[[ Available records, beginning ]]

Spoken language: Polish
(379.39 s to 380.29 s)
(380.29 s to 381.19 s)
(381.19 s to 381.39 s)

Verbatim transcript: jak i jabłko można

[[ Available records, end ]]
[[ Available records, beginning ]]

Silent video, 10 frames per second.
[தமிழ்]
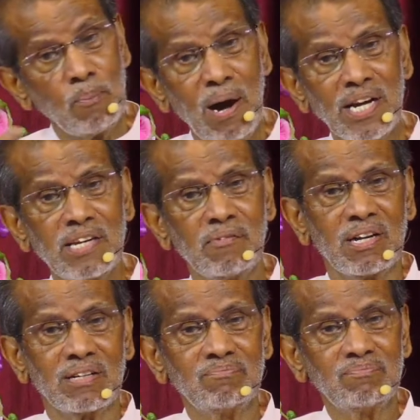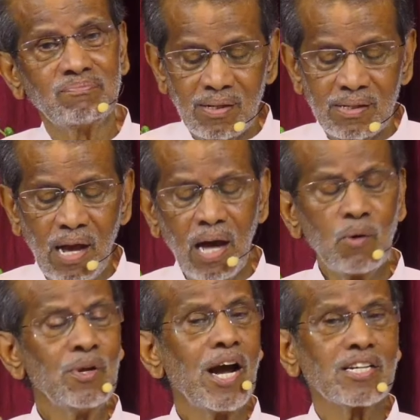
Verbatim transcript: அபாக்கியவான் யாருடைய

[[ Available records, end ]]

Directions - Retype the records above, but only those lines that fall between the line containing "Spoken language: Polish" and the line containing "Verbatim transcript: jak i jabłko można", with both of those lines included, exactly as written.

Answer to the problem -
Spoken language: Polish
(379.39 s to 380.29 s)
(380.29 s to 381.19 s)
(381.19 s to 381.39 s)

Verbatim transcript: jak i jabłko można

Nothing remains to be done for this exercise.